Start of Block

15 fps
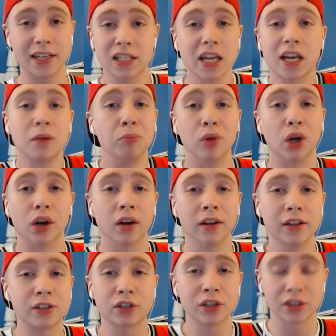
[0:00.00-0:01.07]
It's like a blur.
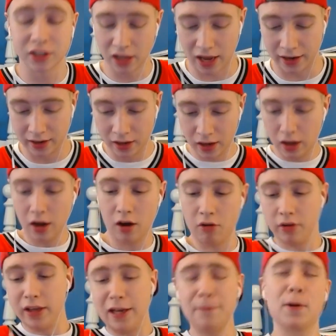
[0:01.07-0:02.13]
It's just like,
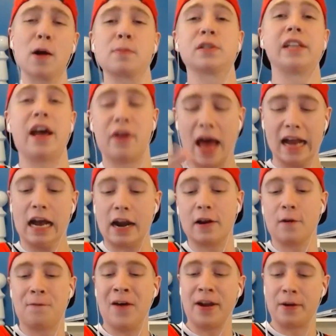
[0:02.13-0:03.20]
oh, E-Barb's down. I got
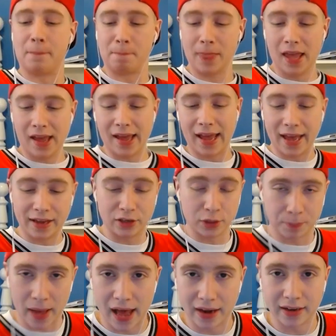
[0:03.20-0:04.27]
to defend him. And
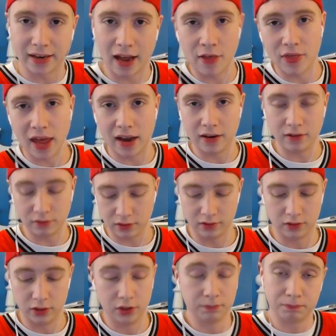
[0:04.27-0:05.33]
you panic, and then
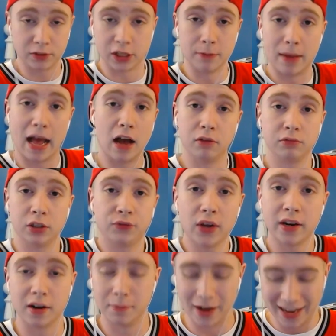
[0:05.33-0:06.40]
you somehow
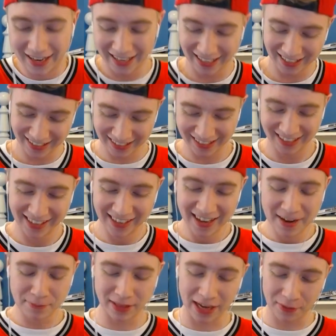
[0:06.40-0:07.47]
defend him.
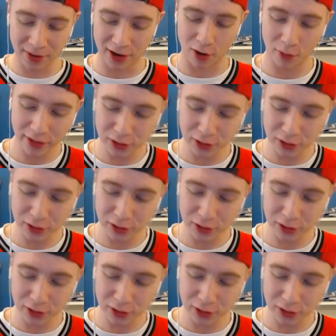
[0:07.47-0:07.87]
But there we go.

End of Block

Because pictures are not wanted, give every entry above again exactly without them.

15 fps
[0:00.00-0:01.07]
It's like a blur.
[0:01.07-0:02.13]
It's just like,
[0:02.13-0:03.20]
oh, E-Barb's down. I got
[0:03.20-0:04.27]
to defend him. And
[0:04.27-0:05.33]
you panic, and then
[0:05.33-0:06.40]
you somehow
[0:06.40-0:07.47]
defend him.
[0:07.47-0:07.87]
But there we go.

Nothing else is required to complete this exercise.